Derivatives in structured finance
Derivatives in structured finance

The following Banking & Finance practice note provides comprehensive and up to date legal information covering:

  • Derivatives in structured finance
  • Management of issuer risk
  • Application of transaction restrictions
  • Documentation issues
  • Counterparty criteria
  • Synthetic securitisations
  • Example 1—using credit default swaps
  • Example 2—using credit linked notes
  • Example 3—total return swaps
  • Corporate Insolvency and Governance Act 2020

Management of issuer risk

In structured finance transactions (including securitisations), a special purpose vehicle (an SPV, also referred to as the Issuer) will be created in order to borrow money by the issuance of debt instruments (the notes) to investors. The Issuer is typically domiciled in a tax-friendly jurisdiction such as Ireland, the Cayman Islands or The Netherlands. The Issuer will raise funds against a pool of assets which it purchases, such as mortgages or loans. These assets will generate regular income funds (eg by payment of the receivables and payment of the interest and principal on the mortgages) for the Issuer to use to pay interest and principal on the notes. The financial assets can also be used as security for repayment of the amounts the Issuer has borrowed. Most notes will pay their noteholders a regular interest payment on set dates.

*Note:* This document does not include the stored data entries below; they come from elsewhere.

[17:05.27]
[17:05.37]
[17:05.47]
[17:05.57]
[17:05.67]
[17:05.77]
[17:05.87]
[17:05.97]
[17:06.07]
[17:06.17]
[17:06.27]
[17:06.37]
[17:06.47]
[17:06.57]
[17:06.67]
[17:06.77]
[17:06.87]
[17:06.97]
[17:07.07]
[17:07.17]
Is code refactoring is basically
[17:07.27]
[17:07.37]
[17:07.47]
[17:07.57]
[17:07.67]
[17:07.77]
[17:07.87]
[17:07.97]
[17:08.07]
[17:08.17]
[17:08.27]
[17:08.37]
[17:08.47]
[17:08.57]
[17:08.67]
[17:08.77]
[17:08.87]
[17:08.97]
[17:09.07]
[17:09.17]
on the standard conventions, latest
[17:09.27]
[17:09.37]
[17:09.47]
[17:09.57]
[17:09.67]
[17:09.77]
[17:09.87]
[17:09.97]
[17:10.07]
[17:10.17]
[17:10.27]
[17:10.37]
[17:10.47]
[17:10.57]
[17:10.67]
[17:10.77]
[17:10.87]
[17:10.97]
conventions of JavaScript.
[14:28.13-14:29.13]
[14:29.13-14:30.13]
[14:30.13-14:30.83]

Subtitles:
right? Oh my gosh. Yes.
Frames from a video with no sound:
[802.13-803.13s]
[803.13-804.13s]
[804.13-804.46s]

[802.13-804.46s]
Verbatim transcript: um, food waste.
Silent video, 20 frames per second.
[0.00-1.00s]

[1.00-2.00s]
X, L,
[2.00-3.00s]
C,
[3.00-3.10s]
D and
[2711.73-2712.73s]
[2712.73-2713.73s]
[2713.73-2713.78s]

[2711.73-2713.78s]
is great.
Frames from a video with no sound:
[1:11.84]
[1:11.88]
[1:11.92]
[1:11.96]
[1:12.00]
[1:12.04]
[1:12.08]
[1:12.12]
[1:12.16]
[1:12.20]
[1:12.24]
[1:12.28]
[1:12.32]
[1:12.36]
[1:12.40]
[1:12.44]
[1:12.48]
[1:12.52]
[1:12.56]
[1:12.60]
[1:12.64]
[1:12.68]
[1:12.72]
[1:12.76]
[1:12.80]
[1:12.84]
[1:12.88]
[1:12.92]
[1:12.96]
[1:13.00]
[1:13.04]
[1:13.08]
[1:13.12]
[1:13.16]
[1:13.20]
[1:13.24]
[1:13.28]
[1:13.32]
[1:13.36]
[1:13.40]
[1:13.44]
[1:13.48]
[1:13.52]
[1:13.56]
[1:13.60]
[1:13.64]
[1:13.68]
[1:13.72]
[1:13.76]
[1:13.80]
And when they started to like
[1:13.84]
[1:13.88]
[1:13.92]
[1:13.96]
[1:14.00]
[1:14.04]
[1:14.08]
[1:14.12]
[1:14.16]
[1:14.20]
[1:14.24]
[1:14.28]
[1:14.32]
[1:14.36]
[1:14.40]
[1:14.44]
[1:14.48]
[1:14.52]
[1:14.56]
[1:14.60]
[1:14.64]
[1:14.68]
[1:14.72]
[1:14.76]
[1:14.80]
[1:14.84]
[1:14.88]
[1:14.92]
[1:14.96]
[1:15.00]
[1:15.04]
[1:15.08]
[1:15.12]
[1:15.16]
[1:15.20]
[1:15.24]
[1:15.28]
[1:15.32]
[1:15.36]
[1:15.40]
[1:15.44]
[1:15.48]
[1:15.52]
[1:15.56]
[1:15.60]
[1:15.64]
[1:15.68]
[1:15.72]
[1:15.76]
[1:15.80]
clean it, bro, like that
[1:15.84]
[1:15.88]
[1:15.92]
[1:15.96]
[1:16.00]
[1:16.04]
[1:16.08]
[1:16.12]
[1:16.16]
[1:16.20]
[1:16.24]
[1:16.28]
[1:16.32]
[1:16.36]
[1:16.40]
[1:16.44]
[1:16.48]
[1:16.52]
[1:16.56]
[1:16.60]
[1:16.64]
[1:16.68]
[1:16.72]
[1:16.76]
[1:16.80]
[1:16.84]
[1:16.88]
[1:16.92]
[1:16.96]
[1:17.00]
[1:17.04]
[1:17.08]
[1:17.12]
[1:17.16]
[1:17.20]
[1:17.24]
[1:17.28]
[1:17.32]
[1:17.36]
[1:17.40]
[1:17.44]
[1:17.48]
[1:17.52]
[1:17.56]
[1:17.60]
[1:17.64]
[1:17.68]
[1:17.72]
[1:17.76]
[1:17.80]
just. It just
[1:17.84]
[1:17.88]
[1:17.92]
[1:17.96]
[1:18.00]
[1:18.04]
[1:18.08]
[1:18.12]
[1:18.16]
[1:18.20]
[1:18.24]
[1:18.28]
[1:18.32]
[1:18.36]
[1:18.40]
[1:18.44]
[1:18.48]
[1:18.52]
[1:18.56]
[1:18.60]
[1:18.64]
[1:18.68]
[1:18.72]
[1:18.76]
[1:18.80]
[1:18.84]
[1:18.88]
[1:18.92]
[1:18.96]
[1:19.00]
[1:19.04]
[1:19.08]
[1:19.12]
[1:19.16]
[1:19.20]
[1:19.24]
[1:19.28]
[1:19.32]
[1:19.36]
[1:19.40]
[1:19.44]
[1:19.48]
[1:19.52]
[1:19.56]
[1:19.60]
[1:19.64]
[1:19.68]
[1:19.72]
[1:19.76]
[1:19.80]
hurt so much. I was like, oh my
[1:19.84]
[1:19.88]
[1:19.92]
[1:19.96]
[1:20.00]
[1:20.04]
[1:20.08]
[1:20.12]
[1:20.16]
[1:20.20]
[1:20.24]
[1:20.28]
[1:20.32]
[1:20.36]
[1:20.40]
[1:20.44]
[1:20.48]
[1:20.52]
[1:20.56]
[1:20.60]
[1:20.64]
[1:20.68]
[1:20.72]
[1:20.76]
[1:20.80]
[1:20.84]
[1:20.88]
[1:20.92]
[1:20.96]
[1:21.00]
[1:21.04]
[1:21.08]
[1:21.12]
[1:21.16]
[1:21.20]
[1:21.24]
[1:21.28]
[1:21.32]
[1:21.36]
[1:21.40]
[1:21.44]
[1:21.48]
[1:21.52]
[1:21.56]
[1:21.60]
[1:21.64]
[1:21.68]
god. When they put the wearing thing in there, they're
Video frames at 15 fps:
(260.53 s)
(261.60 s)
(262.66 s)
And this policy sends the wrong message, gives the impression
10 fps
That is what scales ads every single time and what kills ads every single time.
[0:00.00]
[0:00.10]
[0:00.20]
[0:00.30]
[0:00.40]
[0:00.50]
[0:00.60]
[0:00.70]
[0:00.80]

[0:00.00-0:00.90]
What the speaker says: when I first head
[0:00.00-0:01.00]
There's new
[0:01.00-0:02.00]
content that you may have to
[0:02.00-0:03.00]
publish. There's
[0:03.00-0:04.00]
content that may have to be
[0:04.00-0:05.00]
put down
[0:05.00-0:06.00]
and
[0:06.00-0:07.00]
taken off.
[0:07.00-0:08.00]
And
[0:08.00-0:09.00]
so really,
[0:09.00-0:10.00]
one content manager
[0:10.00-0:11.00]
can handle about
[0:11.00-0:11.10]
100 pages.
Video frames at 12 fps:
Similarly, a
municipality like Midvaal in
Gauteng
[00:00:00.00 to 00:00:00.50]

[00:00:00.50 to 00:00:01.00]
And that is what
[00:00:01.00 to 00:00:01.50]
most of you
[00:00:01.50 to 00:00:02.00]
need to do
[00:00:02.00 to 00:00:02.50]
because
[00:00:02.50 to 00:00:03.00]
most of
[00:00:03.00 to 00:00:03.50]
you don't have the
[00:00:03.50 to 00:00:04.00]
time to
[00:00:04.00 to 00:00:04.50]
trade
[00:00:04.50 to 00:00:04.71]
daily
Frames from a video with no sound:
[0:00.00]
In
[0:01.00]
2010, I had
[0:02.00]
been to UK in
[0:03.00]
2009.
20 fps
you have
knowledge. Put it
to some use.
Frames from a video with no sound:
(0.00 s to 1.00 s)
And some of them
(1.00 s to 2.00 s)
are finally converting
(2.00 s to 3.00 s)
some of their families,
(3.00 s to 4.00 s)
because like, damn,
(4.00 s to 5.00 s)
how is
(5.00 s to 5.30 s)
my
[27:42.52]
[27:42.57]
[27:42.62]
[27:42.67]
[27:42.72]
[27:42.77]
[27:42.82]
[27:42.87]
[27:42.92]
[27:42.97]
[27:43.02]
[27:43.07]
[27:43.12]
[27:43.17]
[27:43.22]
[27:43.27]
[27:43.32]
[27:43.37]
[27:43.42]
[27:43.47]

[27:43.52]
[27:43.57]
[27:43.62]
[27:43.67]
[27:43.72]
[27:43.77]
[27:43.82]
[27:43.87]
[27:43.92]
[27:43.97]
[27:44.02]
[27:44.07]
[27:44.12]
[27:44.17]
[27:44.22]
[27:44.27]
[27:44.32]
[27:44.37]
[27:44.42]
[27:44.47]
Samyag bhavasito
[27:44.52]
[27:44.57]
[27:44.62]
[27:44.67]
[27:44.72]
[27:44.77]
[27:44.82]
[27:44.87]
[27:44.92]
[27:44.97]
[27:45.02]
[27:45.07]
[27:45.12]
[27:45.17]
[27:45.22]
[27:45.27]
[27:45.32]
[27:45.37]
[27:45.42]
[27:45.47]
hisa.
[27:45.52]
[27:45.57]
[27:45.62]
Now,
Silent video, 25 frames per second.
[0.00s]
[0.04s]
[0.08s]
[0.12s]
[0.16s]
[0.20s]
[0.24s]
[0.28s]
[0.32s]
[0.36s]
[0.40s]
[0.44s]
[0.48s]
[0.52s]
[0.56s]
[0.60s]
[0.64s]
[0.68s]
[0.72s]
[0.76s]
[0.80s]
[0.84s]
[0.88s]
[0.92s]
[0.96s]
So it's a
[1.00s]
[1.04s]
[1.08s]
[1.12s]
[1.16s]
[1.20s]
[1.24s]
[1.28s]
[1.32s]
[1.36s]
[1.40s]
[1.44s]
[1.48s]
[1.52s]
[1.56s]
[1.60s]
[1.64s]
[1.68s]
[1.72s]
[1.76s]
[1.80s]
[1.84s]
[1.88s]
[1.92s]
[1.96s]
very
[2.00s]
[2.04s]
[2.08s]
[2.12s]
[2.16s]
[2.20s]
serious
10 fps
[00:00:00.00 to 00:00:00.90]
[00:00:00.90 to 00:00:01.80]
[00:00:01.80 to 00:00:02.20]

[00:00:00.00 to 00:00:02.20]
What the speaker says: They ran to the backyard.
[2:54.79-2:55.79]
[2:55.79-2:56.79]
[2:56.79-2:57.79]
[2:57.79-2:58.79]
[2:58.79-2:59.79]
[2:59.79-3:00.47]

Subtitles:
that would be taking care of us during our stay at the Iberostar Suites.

Structured finance Issuers usually offer investors a choice of notes in which to invest. Such choice may include notes which are denominated in, and pay interest and principal in, foreign currencies or notes which pay interest at a variable rate. Such choice creates a challenge for the Issuer to match its incoming funds to what it has to pay to the noteholders when exchange and interest rates are subject to constant change.